Task brief ▸ Please restate the records below word for word, leaving out every picture.

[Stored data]
_ _ _

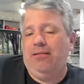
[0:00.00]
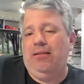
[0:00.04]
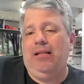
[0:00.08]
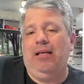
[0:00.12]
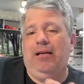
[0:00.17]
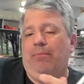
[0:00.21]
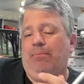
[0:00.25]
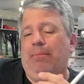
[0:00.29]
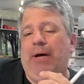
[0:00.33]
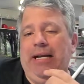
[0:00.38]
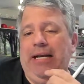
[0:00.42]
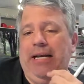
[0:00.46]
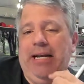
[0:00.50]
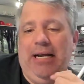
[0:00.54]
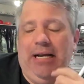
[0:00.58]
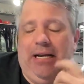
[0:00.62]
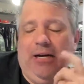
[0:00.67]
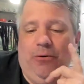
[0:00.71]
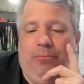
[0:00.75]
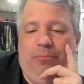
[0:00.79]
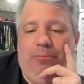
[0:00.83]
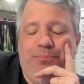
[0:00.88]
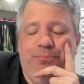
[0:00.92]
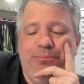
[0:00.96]
That by
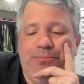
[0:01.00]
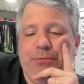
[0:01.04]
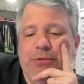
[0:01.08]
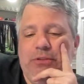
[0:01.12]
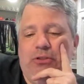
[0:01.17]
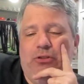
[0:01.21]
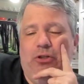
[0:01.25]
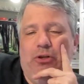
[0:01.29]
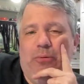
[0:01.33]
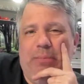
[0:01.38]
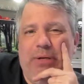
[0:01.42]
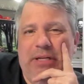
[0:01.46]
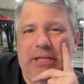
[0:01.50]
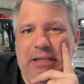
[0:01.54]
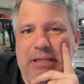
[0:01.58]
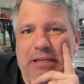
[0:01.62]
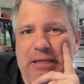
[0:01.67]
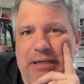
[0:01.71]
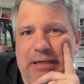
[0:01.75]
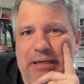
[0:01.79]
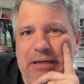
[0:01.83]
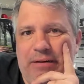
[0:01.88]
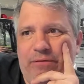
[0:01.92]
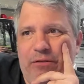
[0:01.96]
now should be
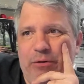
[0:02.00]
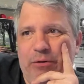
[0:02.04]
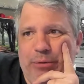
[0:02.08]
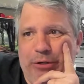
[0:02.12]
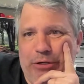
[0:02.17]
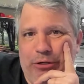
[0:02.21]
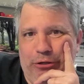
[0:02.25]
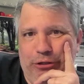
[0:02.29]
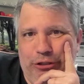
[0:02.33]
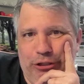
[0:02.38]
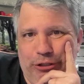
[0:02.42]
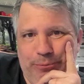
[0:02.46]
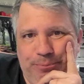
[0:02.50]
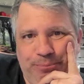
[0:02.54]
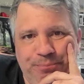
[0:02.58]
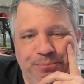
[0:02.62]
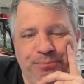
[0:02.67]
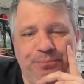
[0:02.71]
familiar.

_ _ _

Task answer ▸
[0:00.00]
[0:00.04]
[0:00.08]
[0:00.12]
[0:00.17]
[0:00.21]
[0:00.25]
[0:00.29]
[0:00.33]
[0:00.38]
[0:00.42]
[0:00.46]
[0:00.50]
[0:00.54]
[0:00.58]
[0:00.62]
[0:00.67]
[0:00.71]
[0:00.75]
[0:00.79]
[0:00.83]
[0:00.88]
[0:00.92]
[0:00.96]
That by
[0:01.00]
[0:01.04]
[0:01.08]
[0:01.12]
[0:01.17]
[0:01.21]
[0:01.25]
[0:01.29]
[0:01.33]
[0:01.38]
[0:01.42]
[0:01.46]
[0:01.50]
[0:01.54]
[0:01.58]
[0:01.62]
[0:01.67]
[0:01.71]
[0:01.75]
[0:01.79]
[0:01.83]
[0:01.88]
[0:01.92]
[0:01.96]
now should be
[0:02.00]
[0:02.04]
[0:02.08]
[0:02.12]
[0:02.17]
[0:02.21]
[0:02.25]
[0:02.29]
[0:02.33]
[0:02.38]
[0:02.42]
[0:02.46]
[0:02.50]
[0:02.54]
[0:02.58]
[0:02.62]
[0:02.67]
[0:02.71]
familiar.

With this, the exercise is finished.